Same day service available. Order your Upper floral delivery and surprise someone today!
On the edge of town, a park follows the lazy curve of the Upper River, where willows dip their branches into water the color of weak tea. Kids pedal bikes along the path, shouting half-heard jokes, while parents picnic under pavilions built by Eagle Scouts in the ’80s. The river isn’t majestic, but it’s alive. Carp glide under the surface. Dragonflies hover. A teenager in waders casts a fishing line, his posture patient in a way that suggests he’s less interested in catching anything than in the act itself, the ritual of standing still. Nearby, a couple in their seventies toss bread crumbs to ducks, their laughter syncopated, familiar. The park has no posted rules, but everyone knows to take trash home, to avoid the east bank after rain, to wave at Mrs. Hendricks when she jogs past at noon.

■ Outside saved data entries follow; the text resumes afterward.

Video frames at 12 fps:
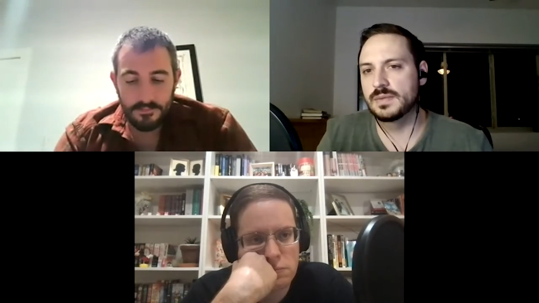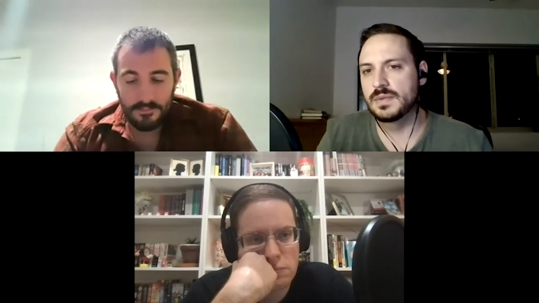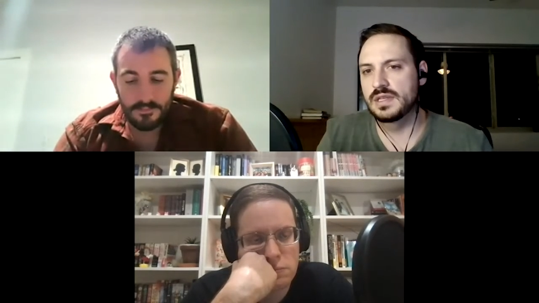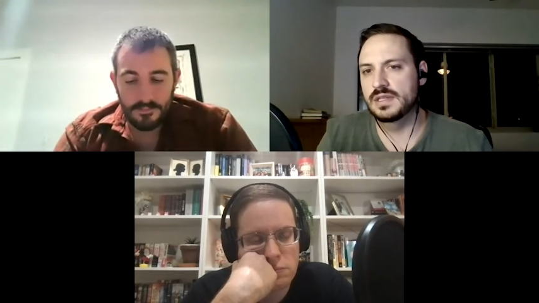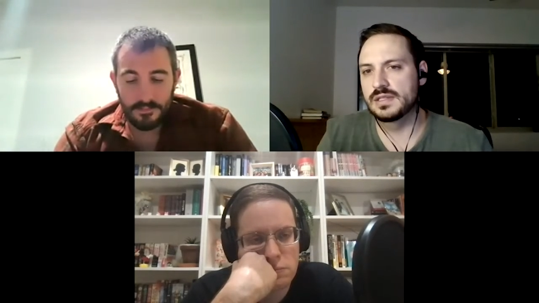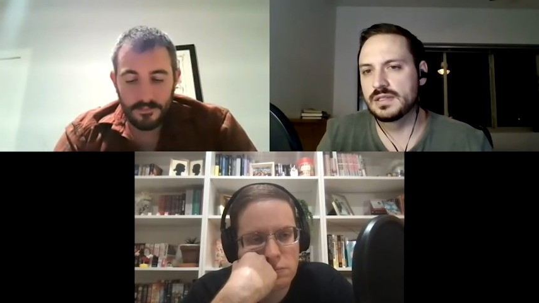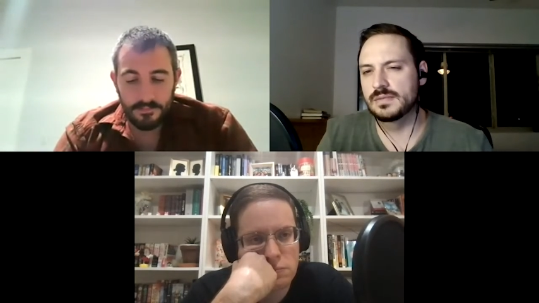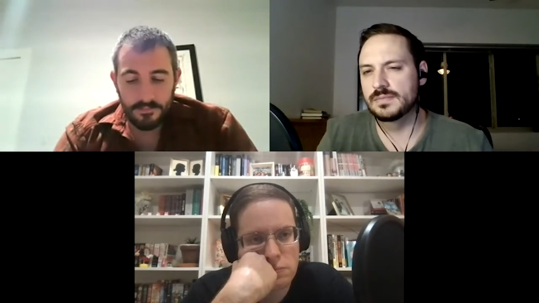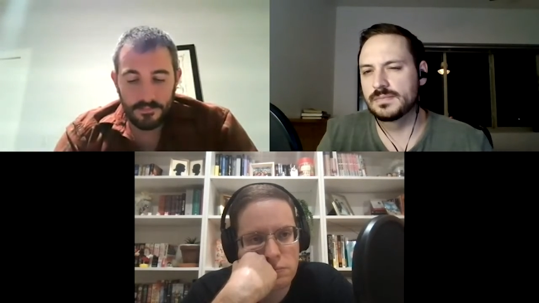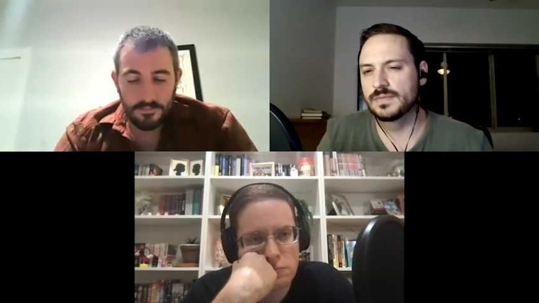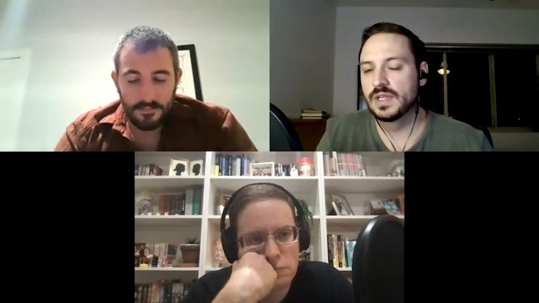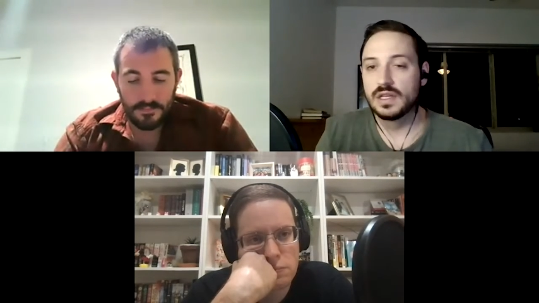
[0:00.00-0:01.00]
Speaker 1: some of these
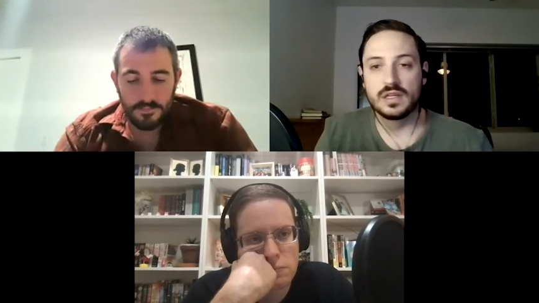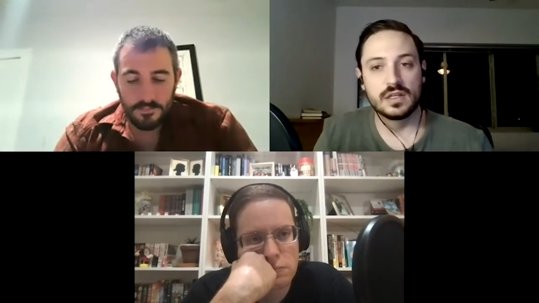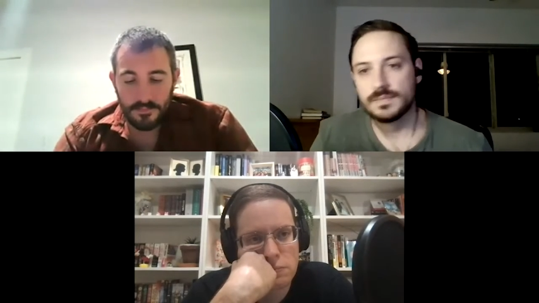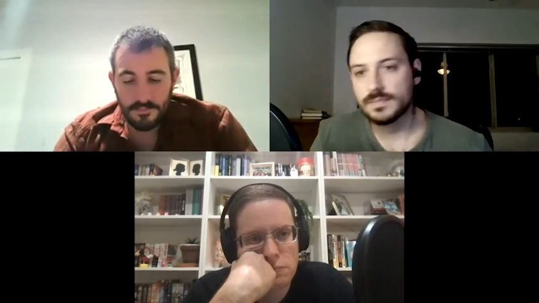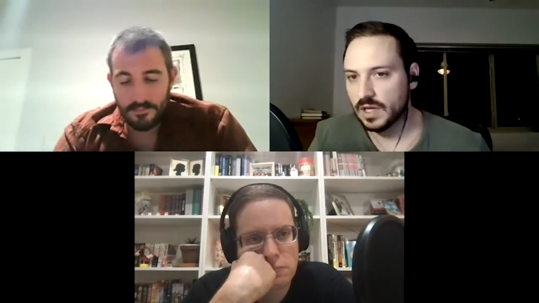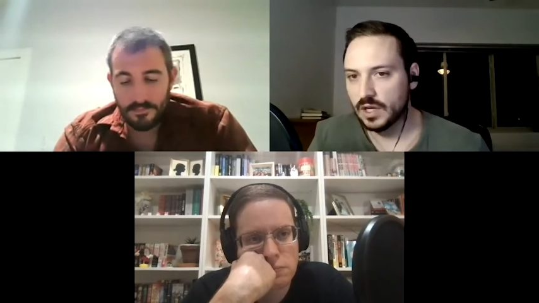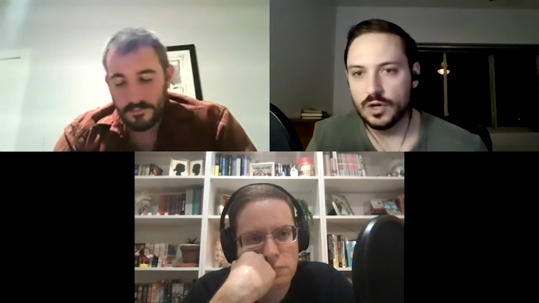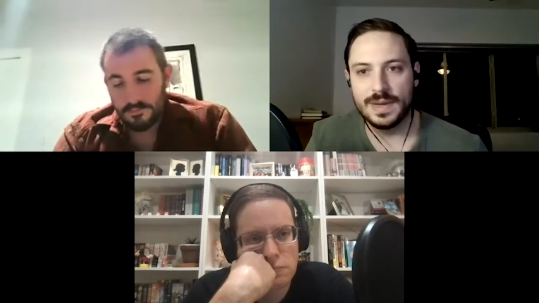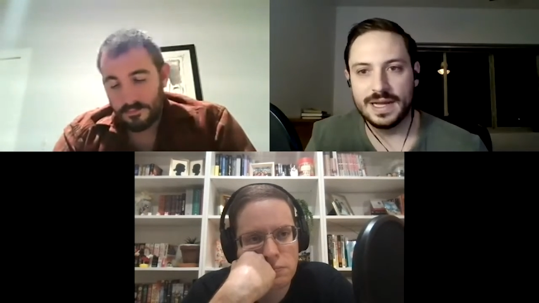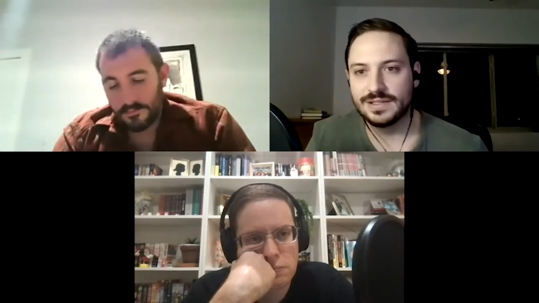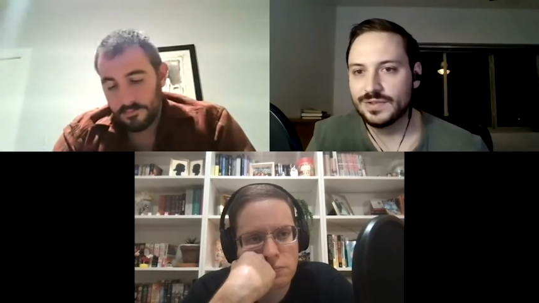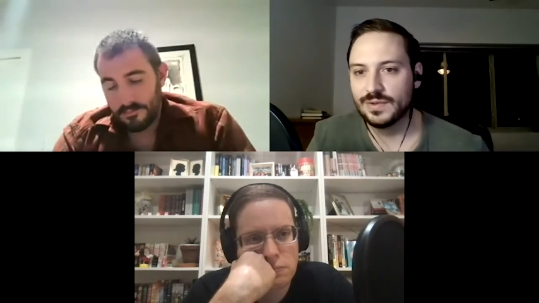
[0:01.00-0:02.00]
I'll go
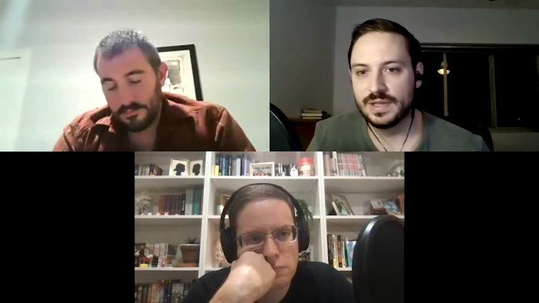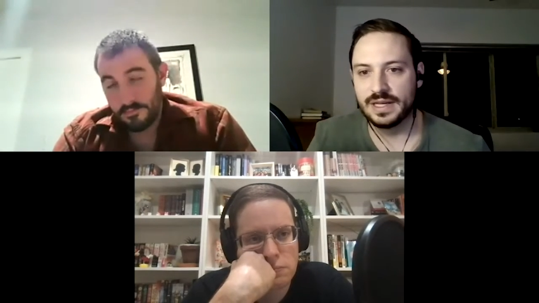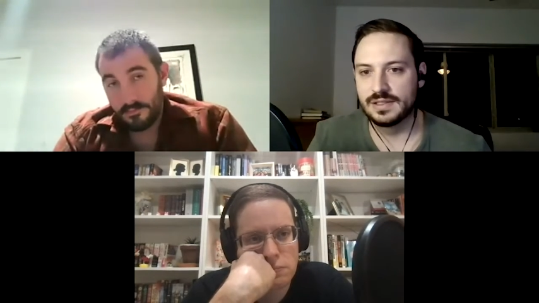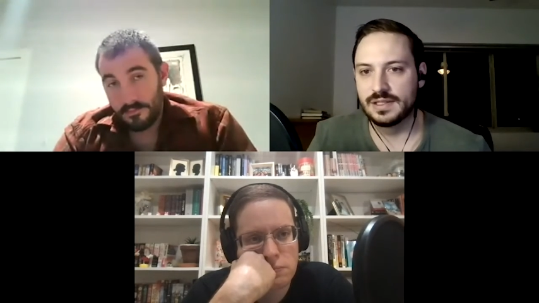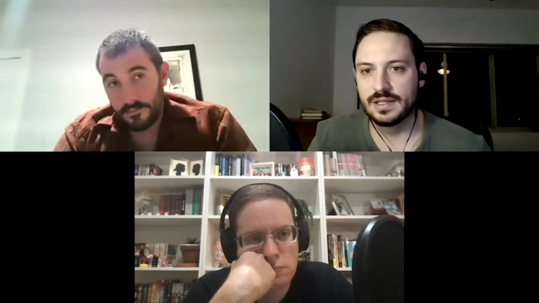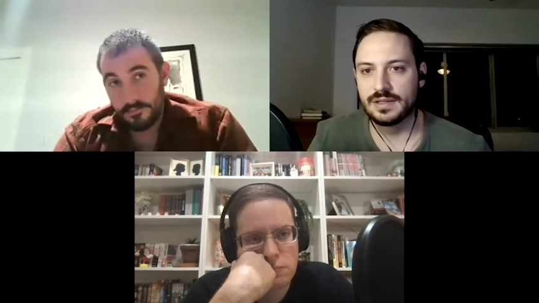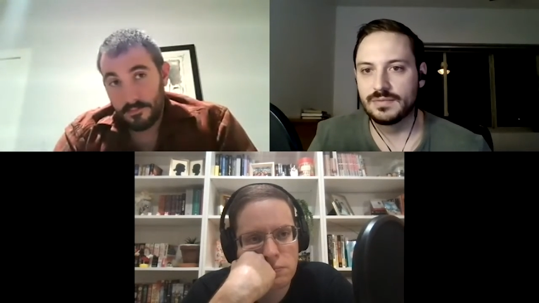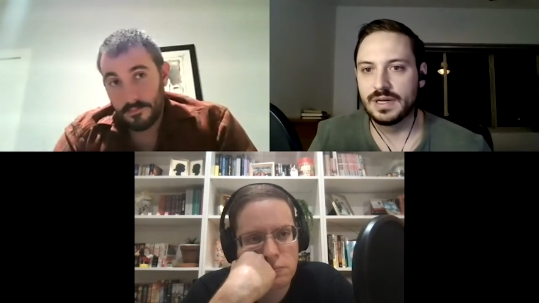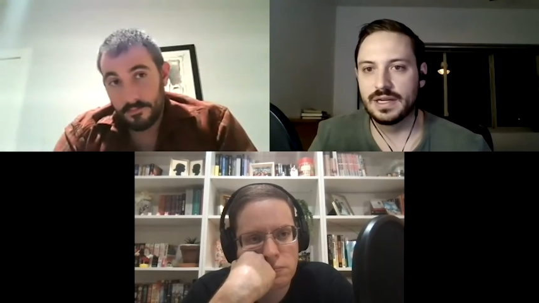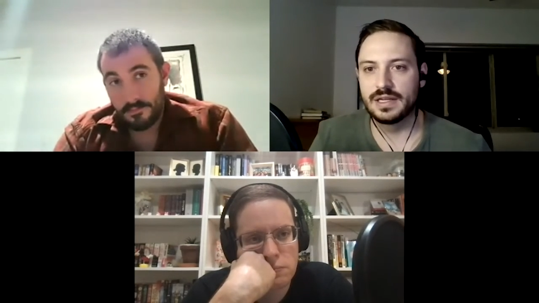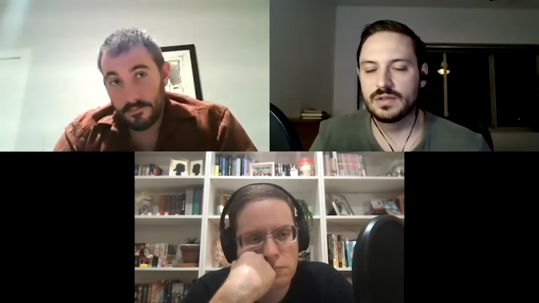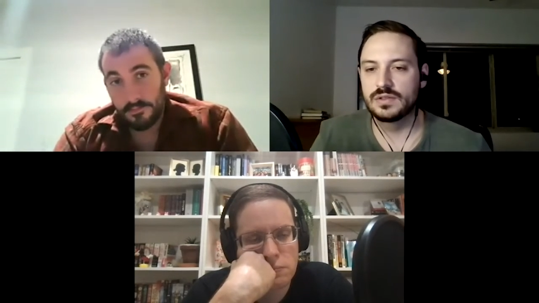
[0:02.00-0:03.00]
back to 2008,
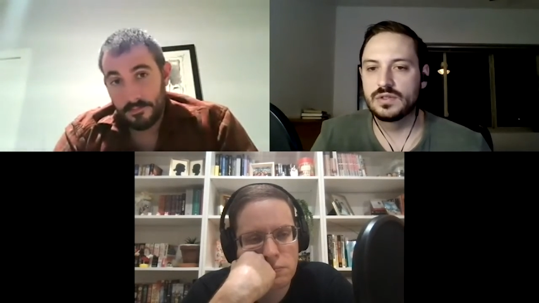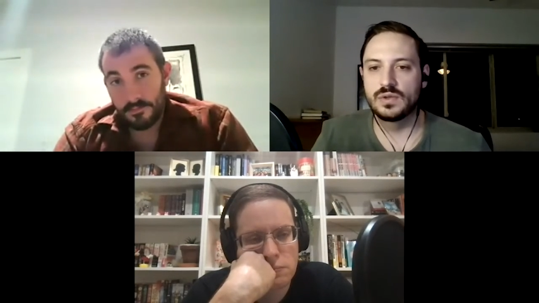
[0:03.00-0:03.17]
right?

Downtown, the hardware store’s owner helps a customer find a specific hinge for a screen door. They discuss rainfall and seed prices. A girl buys a popsicle from the gas station, her smile sticky and triumphant. At the high school football field, the scoreboard’s bulbs are missing letters, so Friday night lights spell nonsense, VIS TORS 14, H ME 21, but no one minds. The game isn’t about the board. It’s the band’s off-key fight song, the smell of popcorn, the way the entire crowd leans left when a runner nears the end zone. Afterward, families gather at the drive-in, its neon sign buzzing like a trapped cicada, and order cheeseburgers wrapped in wax paper. The owner remembers names. He asks about your mother’s knee surgery.

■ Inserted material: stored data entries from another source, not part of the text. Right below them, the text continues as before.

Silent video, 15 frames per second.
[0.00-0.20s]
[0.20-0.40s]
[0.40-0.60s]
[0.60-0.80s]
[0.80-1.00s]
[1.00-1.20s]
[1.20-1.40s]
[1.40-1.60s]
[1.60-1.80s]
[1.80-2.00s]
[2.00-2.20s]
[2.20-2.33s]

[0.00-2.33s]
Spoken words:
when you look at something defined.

What Upper lacks in elevation it compensates with a quality harder to name, a steadfastness, a refusal to dissolve into the blur of the contemporary. It’s in the way the church bells still mark noon, how the fall festival features the same tractor pull and pie contest as it did in 1974, how the stars on clear nights seem closer here, less obscured by the glow of elsewhere. To call it “quaint” misses the point. This is a community that chooses itself daily, a mosaic of small, unspectacular moments that accumulate into something like home. You don’t visit Upper. You notice it, the way you notice your own breath, ordinary, essential, humming with the quiet thrill of continuance.